2002 Colonial Athletic Association baseball tournament
- Teams: 6
- Format: Double-elimination tournament
- Finals site: Coy Tillett Sr. Memorial Field; Manteo, North Carolina;
- Champions: VCU (1st title)
- Winning coach: Paul Keyes (1st title)
- MVP: Brian Marshall (VCU)

= 2002 Colonial Athletic Association baseball tournament =

American college baseball tournament

The 2002 Colonial Athletic Association baseball tournament was held at Coy Tillett Sr. Memorial Field in Manteo, North Carolina, from May 21 through 25. The event determined the champion of the Colonial Athletic Association for the 2002 season. Sixth-seeded won the tournament for the first time and earned the CAA's automatic bid to the 2002 NCAA Division I baseball tournament. For the first time, the conference named an All-Tournament Team rather than simply a Most Outstanding Player.

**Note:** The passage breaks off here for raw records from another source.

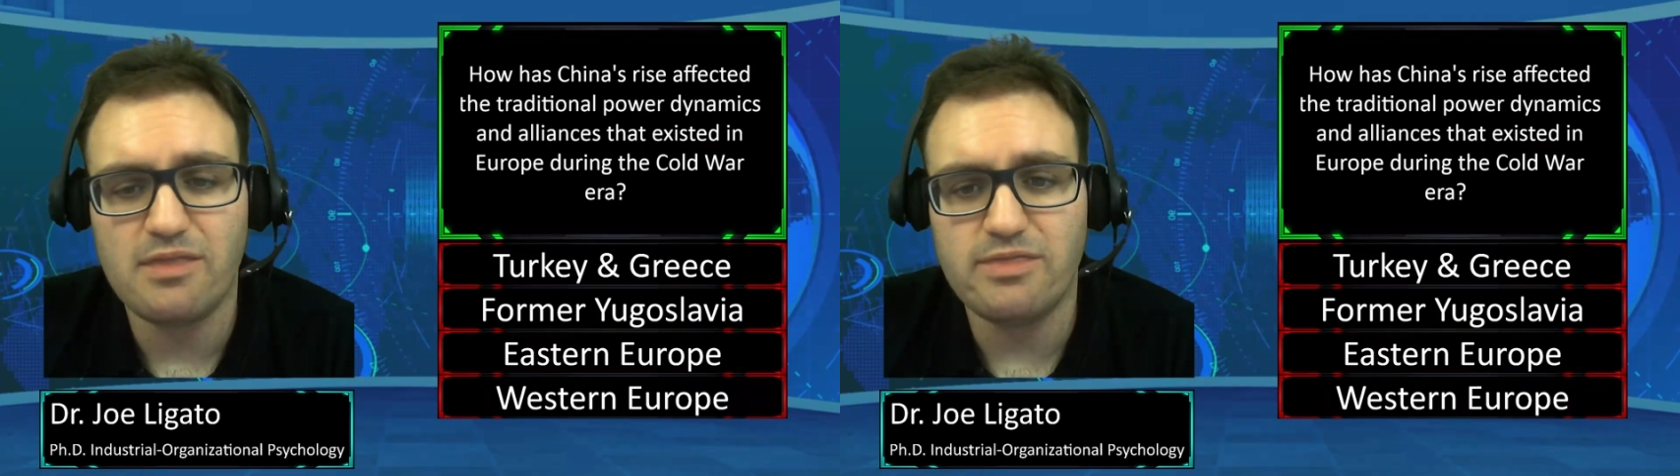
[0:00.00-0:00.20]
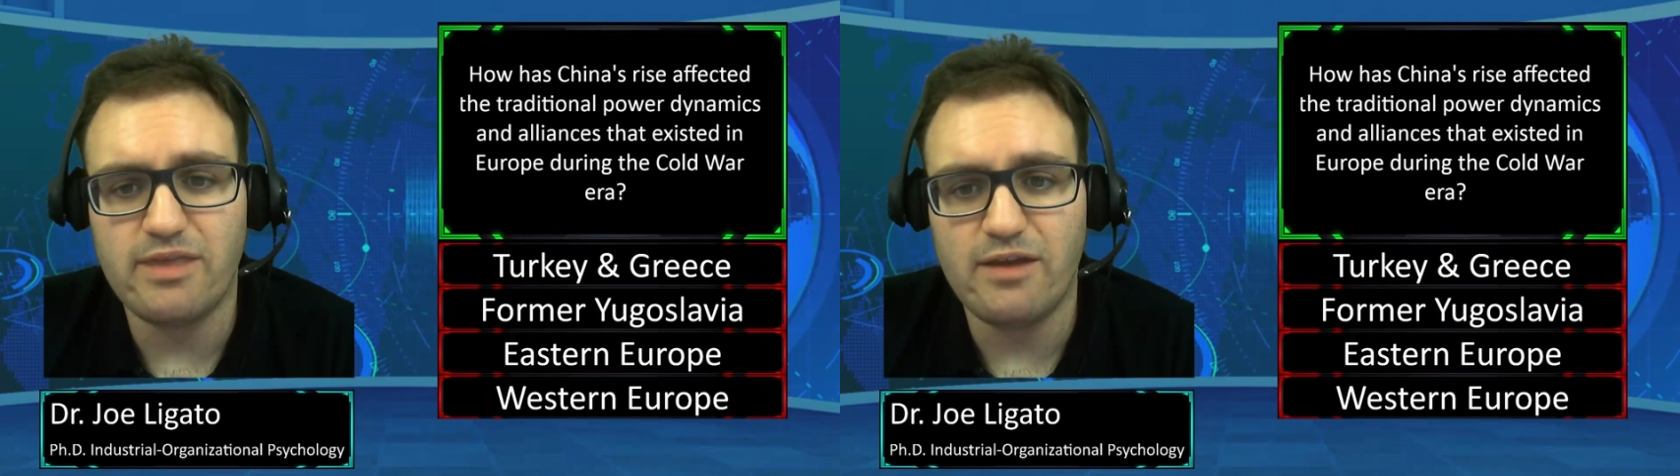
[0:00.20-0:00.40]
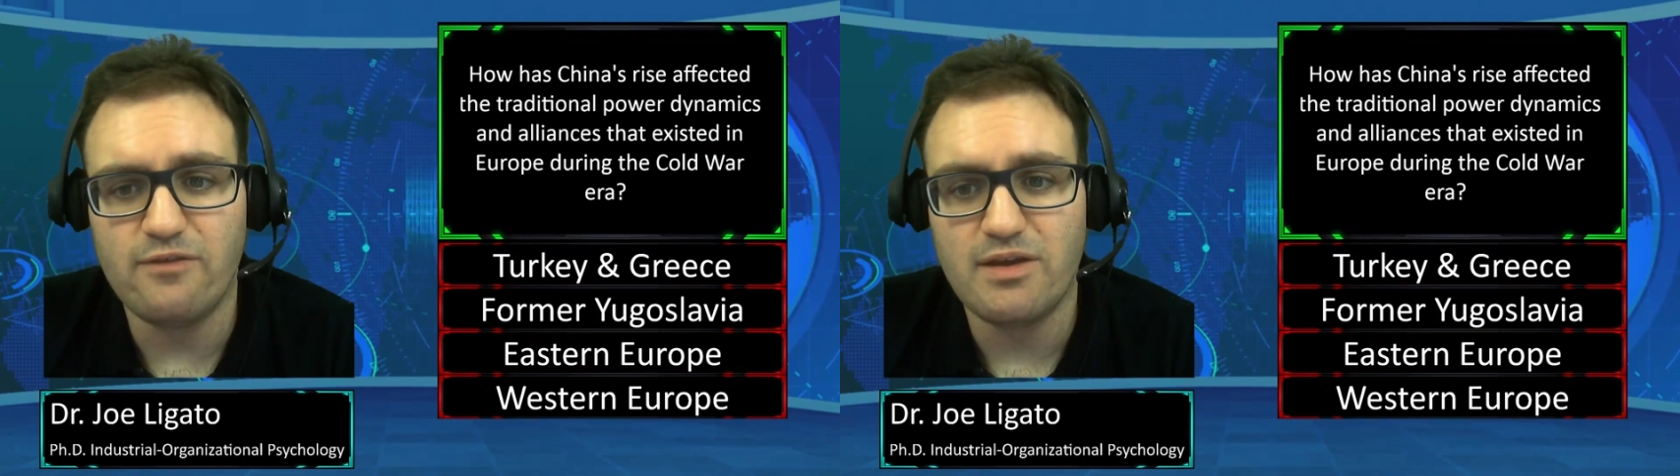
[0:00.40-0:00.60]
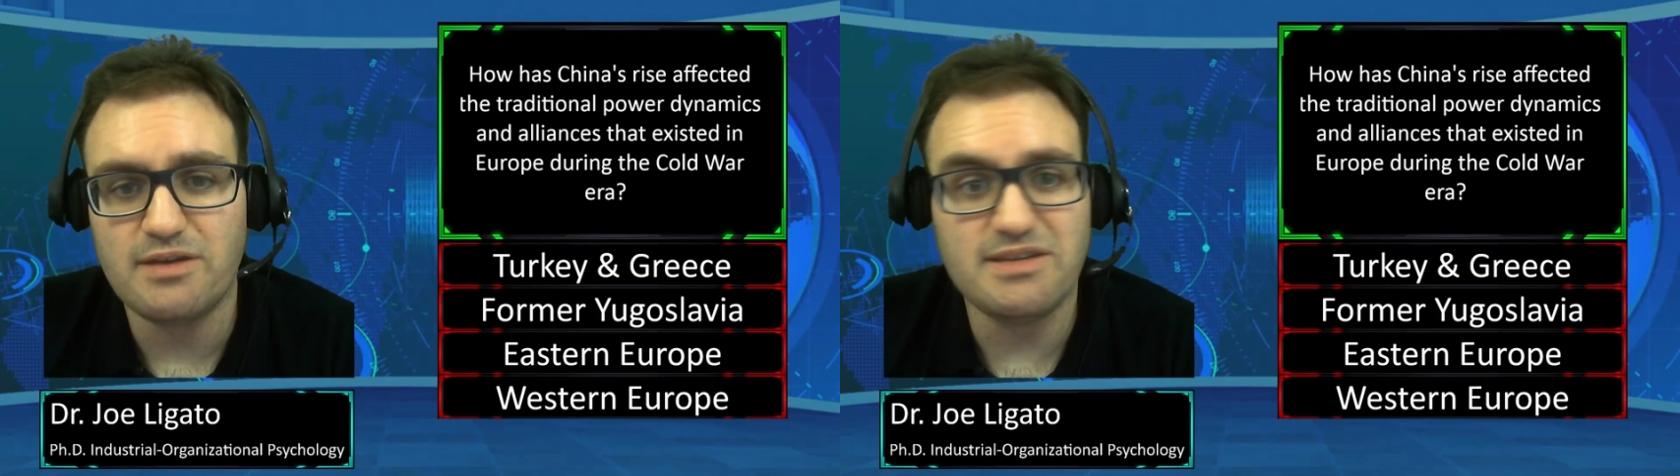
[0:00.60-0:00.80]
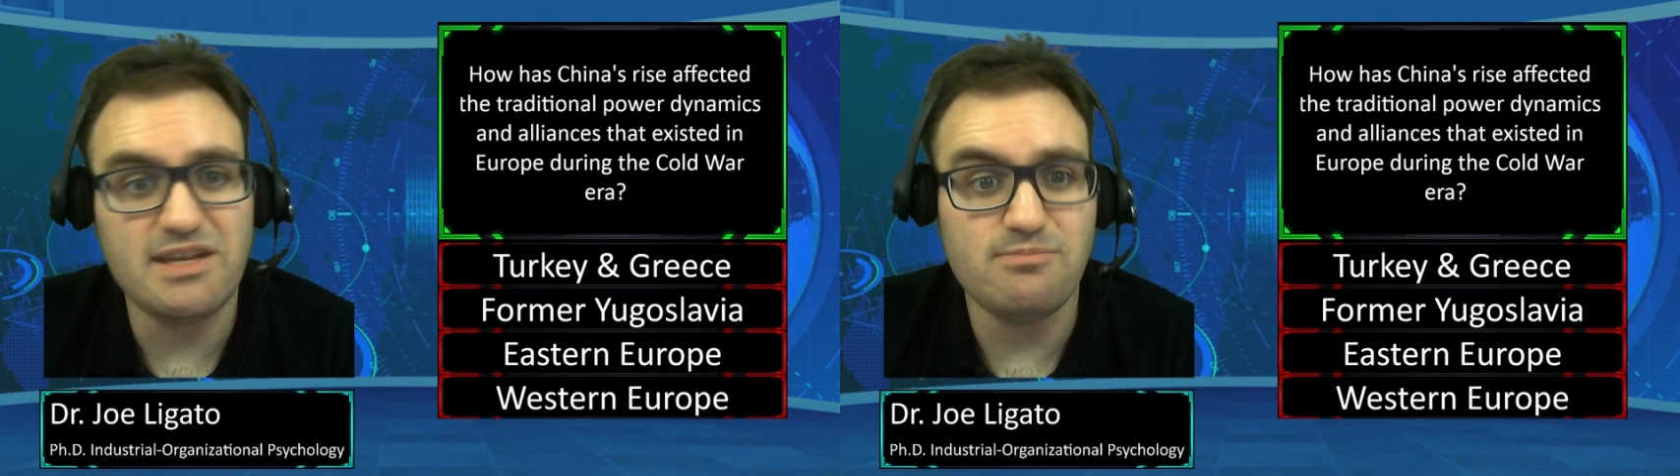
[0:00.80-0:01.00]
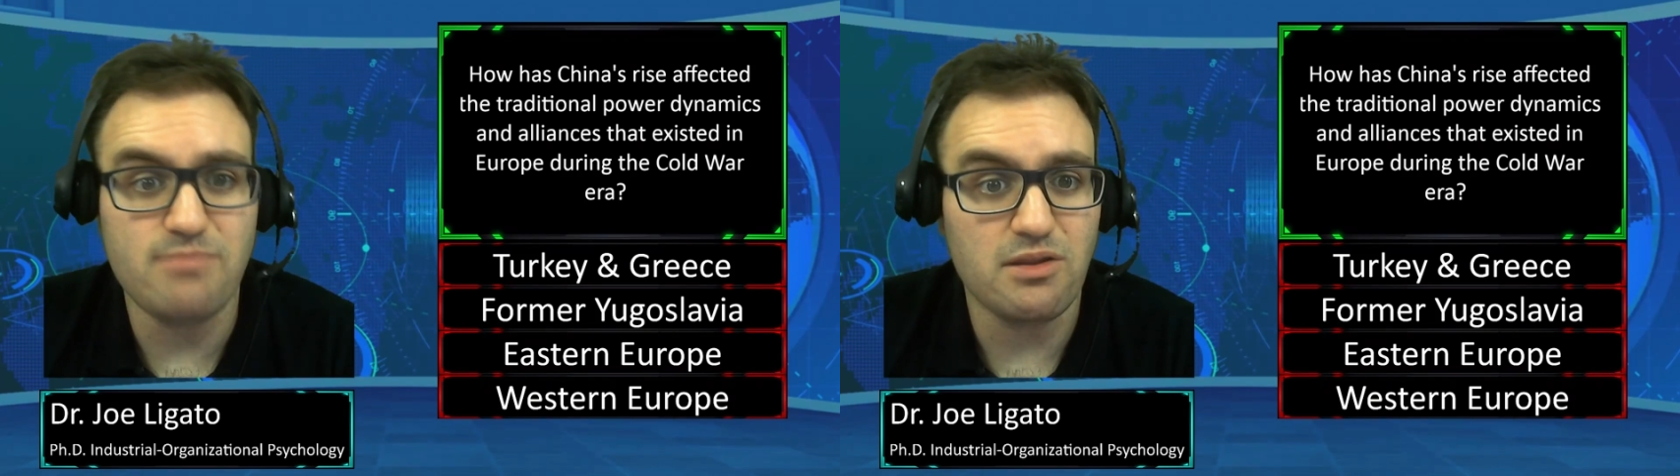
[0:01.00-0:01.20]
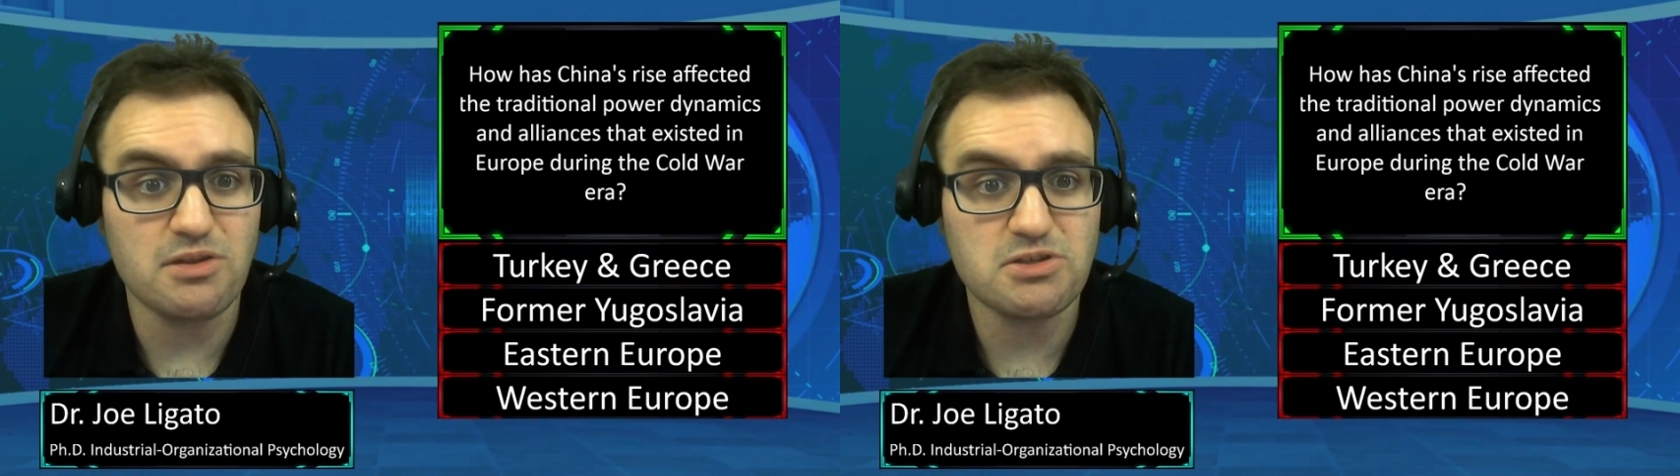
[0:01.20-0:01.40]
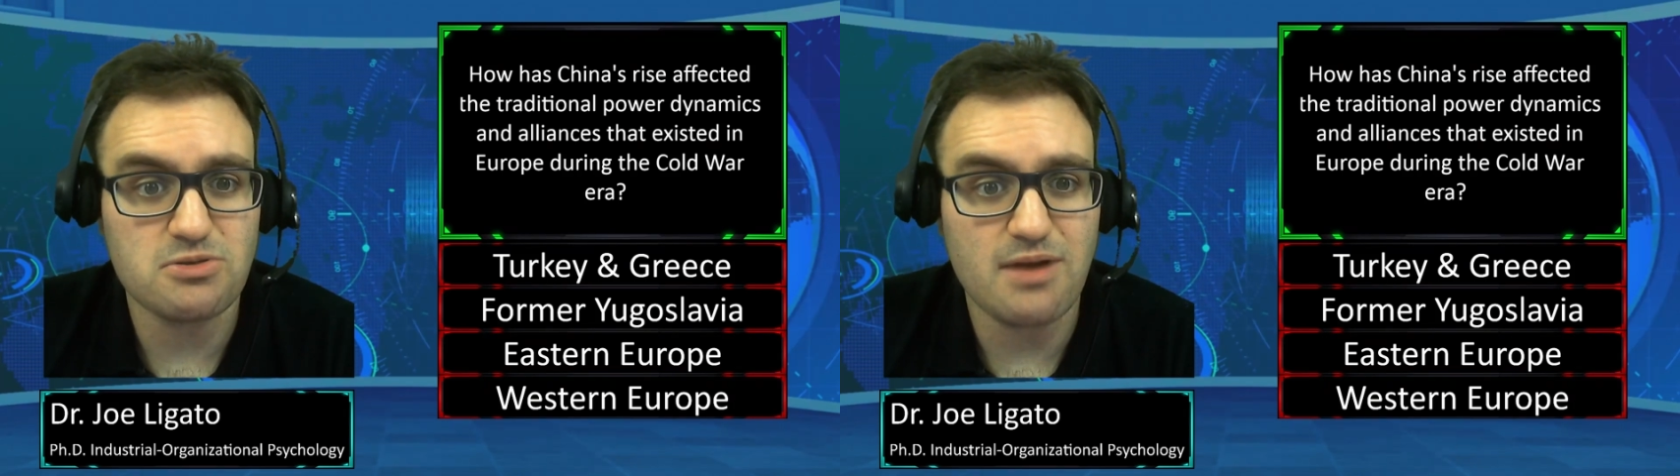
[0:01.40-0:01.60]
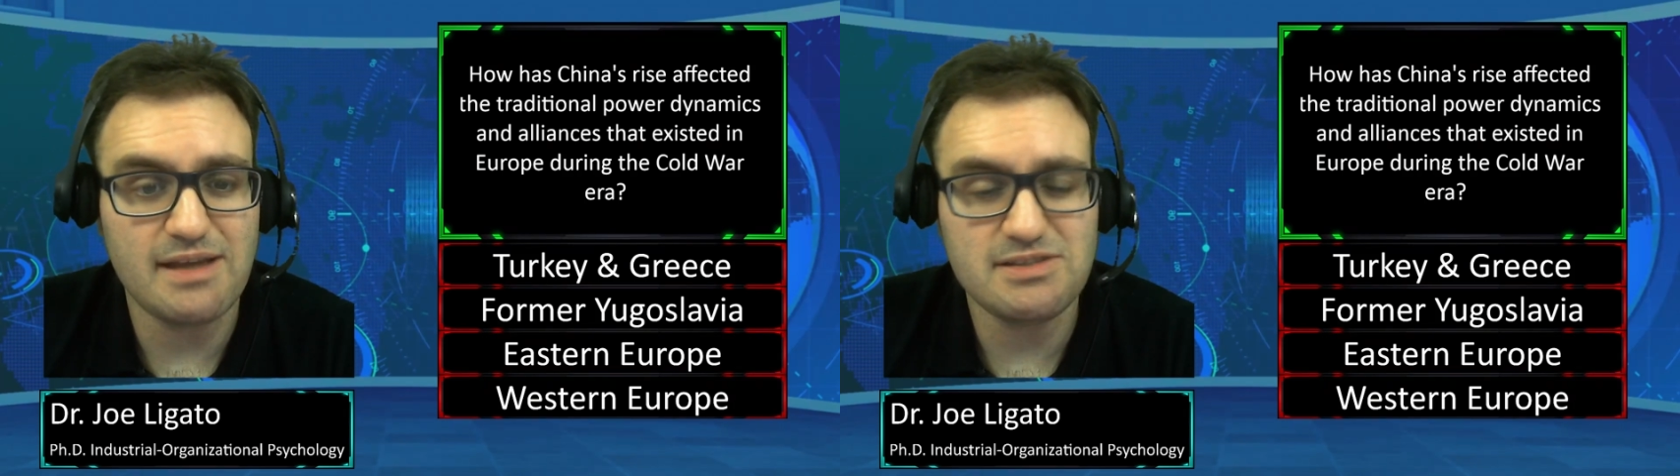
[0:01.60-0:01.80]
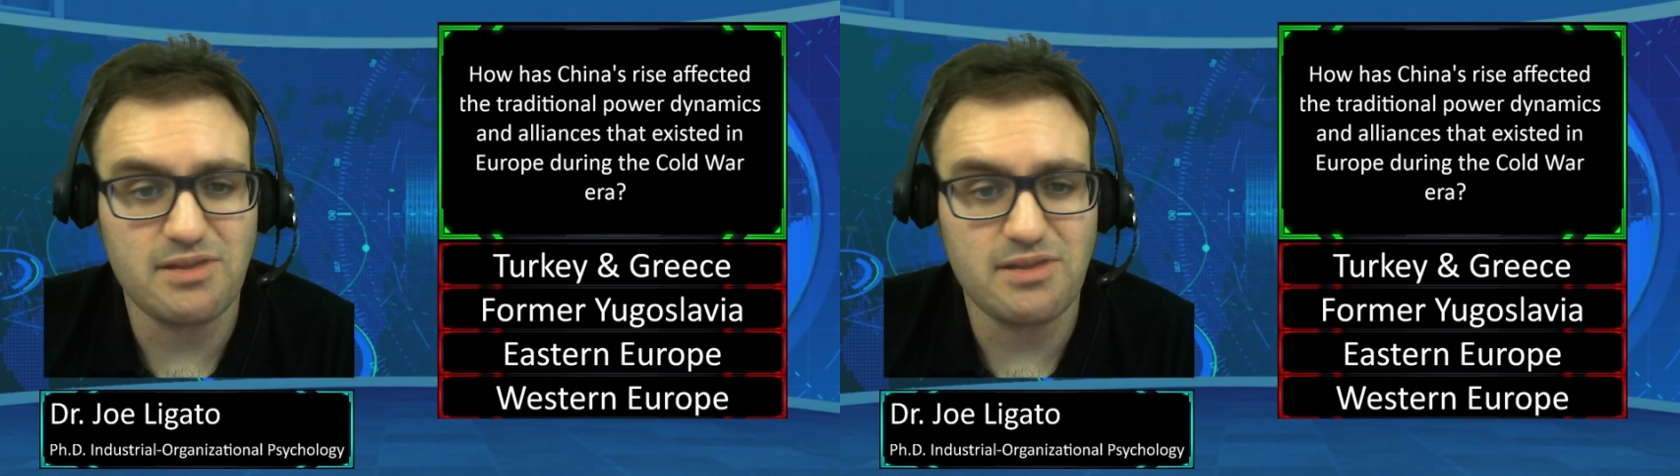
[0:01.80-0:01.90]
They've demilitarized,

Entering the event, former member East Carolina had won the most championships, with seven. Among active members, Old Dominion led with three titles while George Mason had won twice and William & Mary won once.

==Format and seeding==
The CAA's two division winners received the top two seeds and a first round bye, as determined by division record. James Madison and William & Mary both finished with 9–3 records in their divisions. The next four teams, regardless of division, were selected and seeded by conference winning percentage. They played a double-elimination tournament. This resulted in William & Mary receiving a higher seed than three teams in their own division who finished with higher conference winning percentages.

American Division
|  | Div |  |  |  | Overall |  |  |  |
| Team | W | L | Pct. | GB | W | L | Pct. | GB | Seed |
| James Madison | 9 | 3 | .750 | — | 15 | 5 | .750 | — | 1 |
| UNC Wilmington | 8 | 4 | .667 | 1 | 14 | 7 | .667 | 1.5 | 3 |
| Towson | 6 | 6 | .500 | 3 | 9 | 12 | .429 | 6.5 | — |
| Old Dominion | 6 | 6 | .500 | 3 | 8 | 12 | .400 | 7 | — |
| Drexel | 1 | 11 | .083 | 8 | 5 | 16 | .238 | 10.5 | — |

Colonial Division
|  | Div |  |  |  | Overall |  |  |  |
| Team | W | L | Pct. | GB | W | L | Pct. | GB | Seed |
| William & Mary | 9 | 3 | .750 | — | 12 | 9 | .571 | — | 2 |
| Delaware | 7 | 4 | .636 | 1.5 | 12 | 7 | .632 | +1 | 4 |
| George Mason | 7 | 4 | .636 | 1.5 | 12 | 7 | .632 | +1 | 5 |
| VCU | 6 | 6 | .500 | 3 | 13 | 8 | .619 | +1 | 6 |
| Hofstra | 0 | 12 | .000 | 9 | 2 | 19 | .095 | — |

==All-Tournament Team==
The following players were named to the All-Tournament Team.

| Name | Team |
|---|---|
| Bo Acors | VCU |
| Travis Ebaugh | James Madison |
| Whitt Farr | William & Mary |
| Reid Gorecki | Delaware |
| Danny Lopaze | VCU |
| Brian Marshall | VCU |
| Davy Martin | VCU |
| Brent Metheny | James Madison |
| Jose Pabon | VCU |
| Jeff Palumbo | George Mason |
| Jeff Parrish | VCU |

===Most Valuable Player===
Brian Marshall was named Tournament Most Valuable Player. Marshall was a pitcher for VCU.